_What this task involves_
Each line of the data below that includes the string "frames" must be copied.

-------- Data for analysis --------

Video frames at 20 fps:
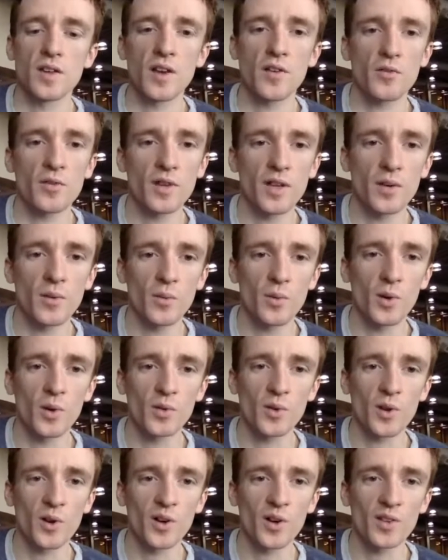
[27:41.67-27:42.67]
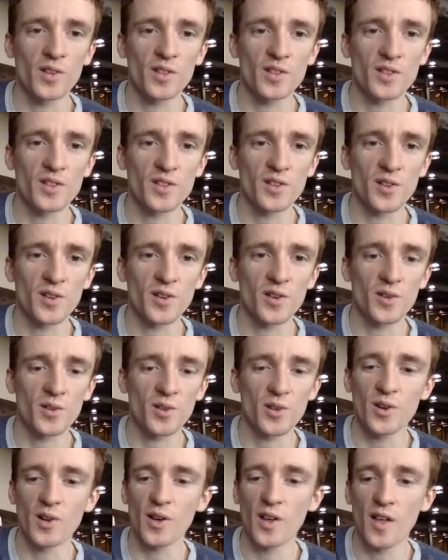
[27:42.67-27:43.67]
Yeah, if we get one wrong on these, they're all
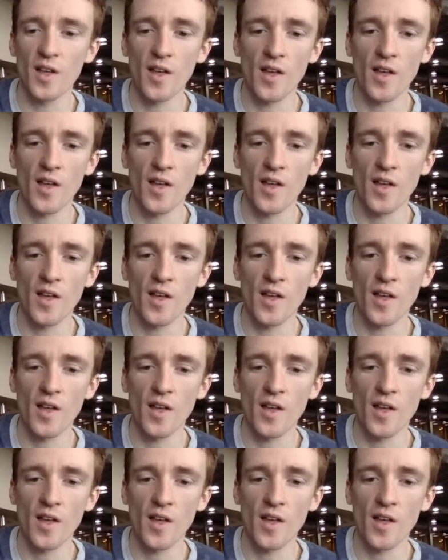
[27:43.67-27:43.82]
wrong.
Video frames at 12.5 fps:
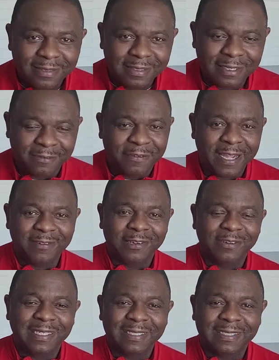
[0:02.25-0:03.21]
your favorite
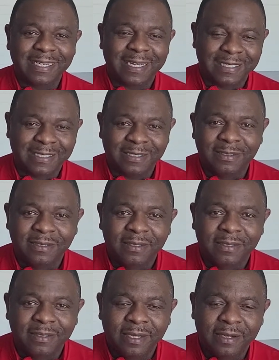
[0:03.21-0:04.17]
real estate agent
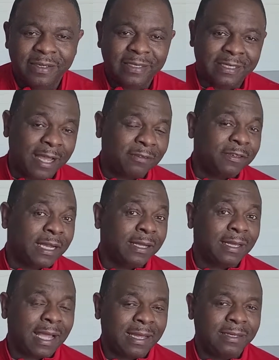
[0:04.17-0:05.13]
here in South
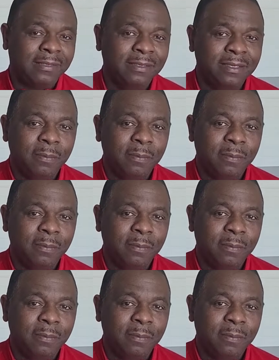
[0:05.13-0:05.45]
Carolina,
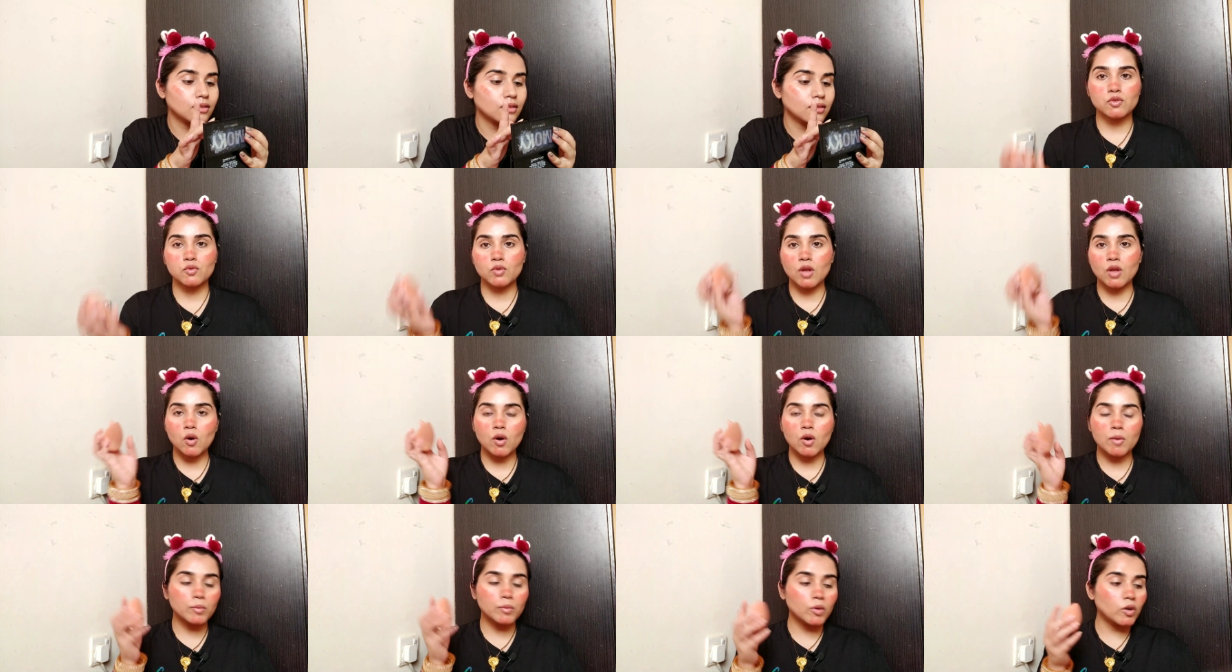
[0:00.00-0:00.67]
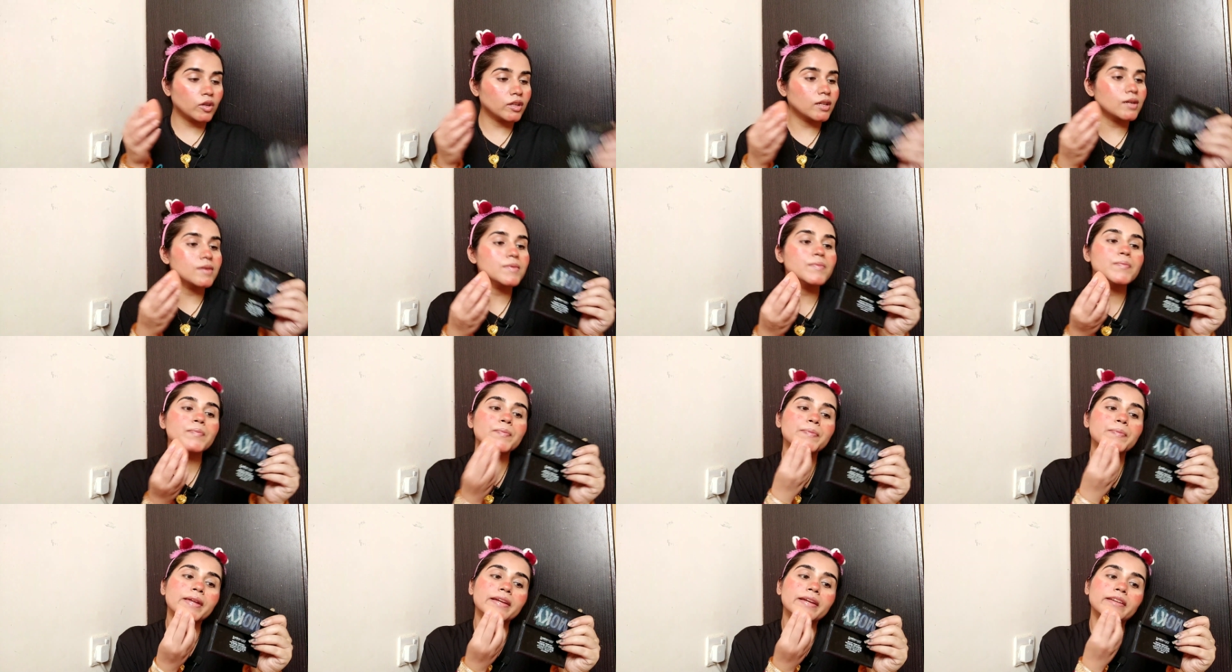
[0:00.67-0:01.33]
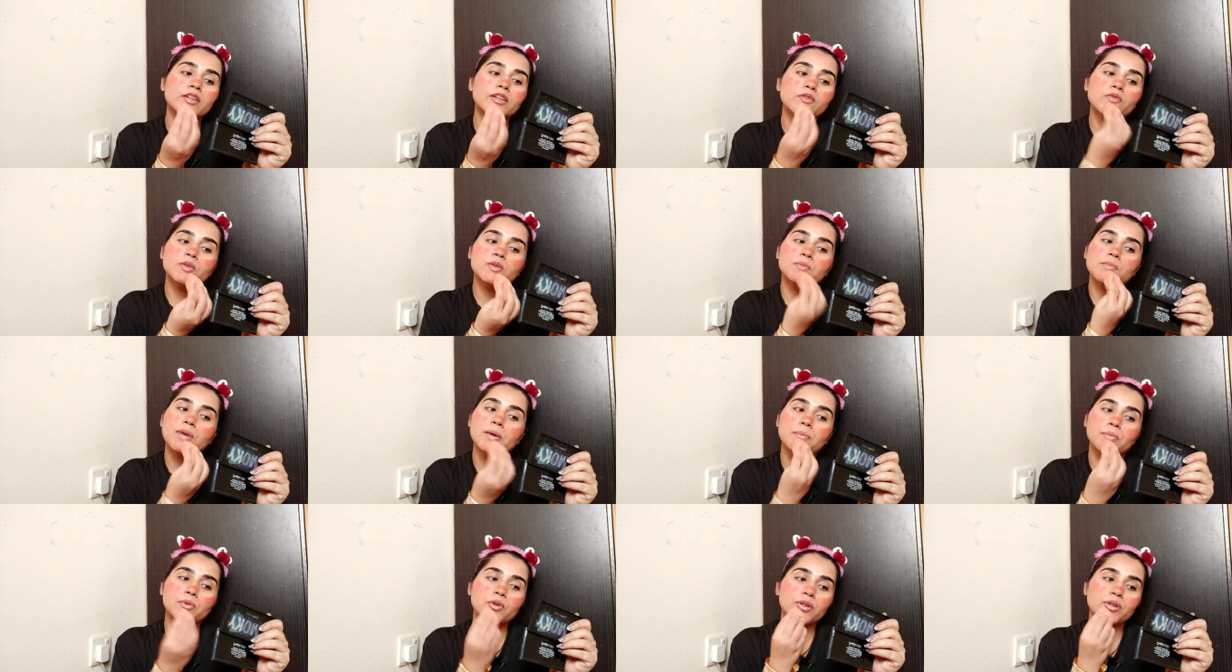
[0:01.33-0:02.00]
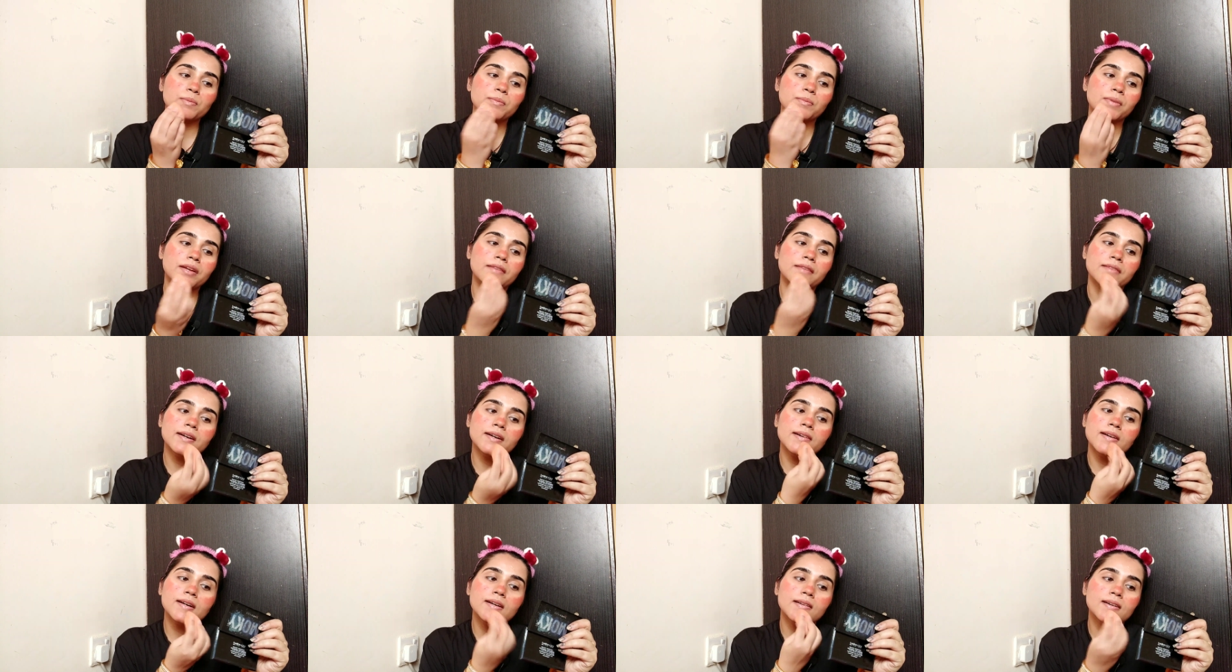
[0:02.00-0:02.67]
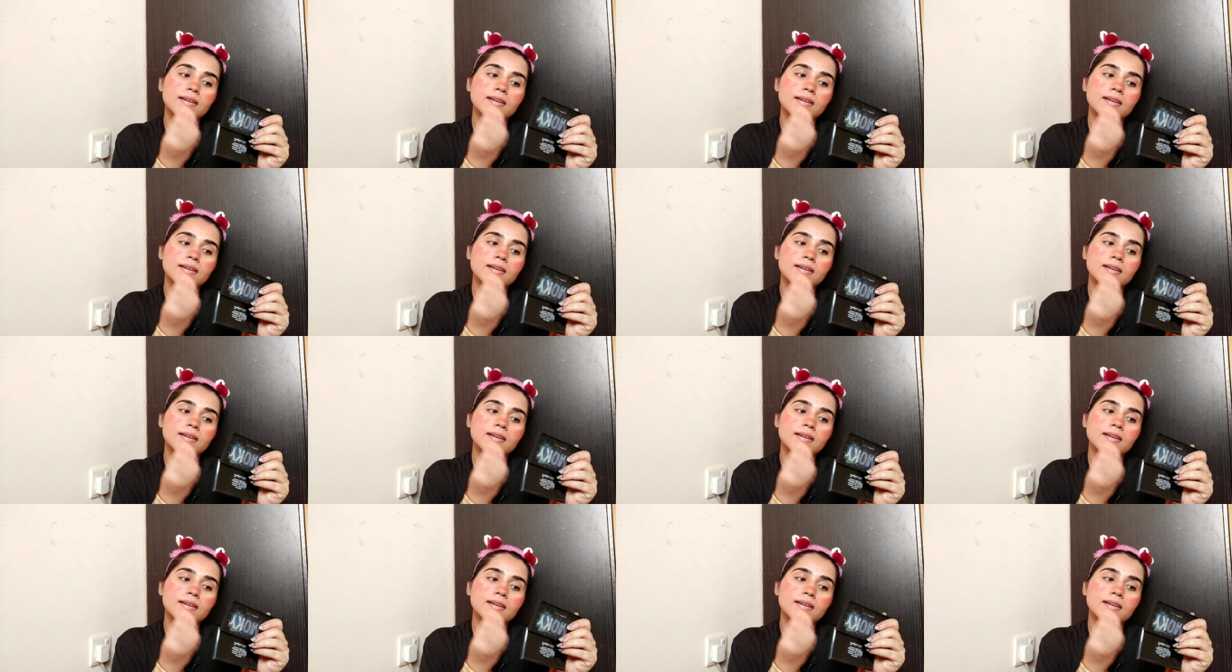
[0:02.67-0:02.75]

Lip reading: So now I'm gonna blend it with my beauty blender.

--------
-------- Data for analysis --------

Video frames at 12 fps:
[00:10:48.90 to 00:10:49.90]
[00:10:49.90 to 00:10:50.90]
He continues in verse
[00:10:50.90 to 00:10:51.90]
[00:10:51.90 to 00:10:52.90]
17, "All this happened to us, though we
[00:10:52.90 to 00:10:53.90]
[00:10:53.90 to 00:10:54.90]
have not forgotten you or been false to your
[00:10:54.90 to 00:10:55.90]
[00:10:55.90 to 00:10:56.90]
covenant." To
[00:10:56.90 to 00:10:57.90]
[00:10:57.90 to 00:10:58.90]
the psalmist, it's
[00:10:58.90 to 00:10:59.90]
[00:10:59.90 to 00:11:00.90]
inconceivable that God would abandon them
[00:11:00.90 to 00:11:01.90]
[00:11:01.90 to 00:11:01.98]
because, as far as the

--------
-------- Data for analysis --------

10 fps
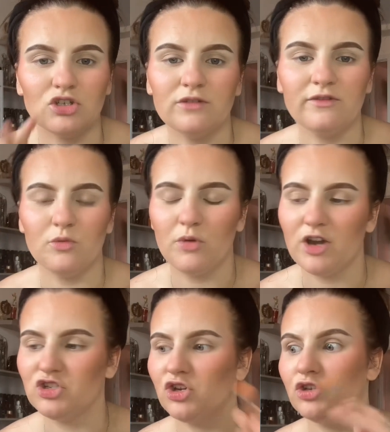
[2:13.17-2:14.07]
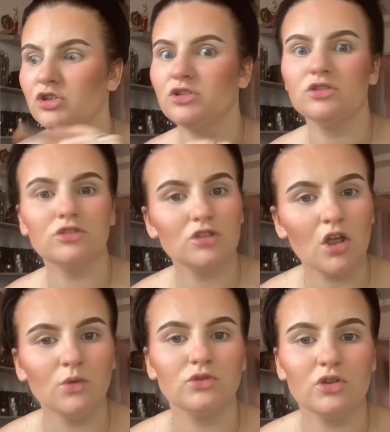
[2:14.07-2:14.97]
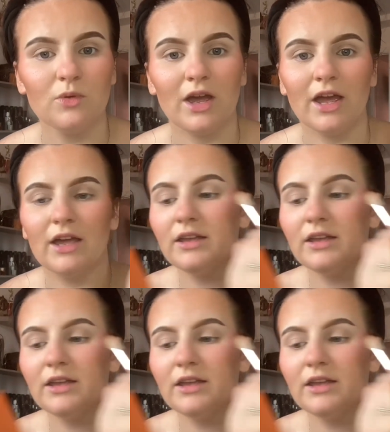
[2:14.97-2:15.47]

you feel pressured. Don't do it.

--------

_Exercise output_
Video frames at 20 fps:
Video frames at 12.5 fps:
Video frames at 12 fps:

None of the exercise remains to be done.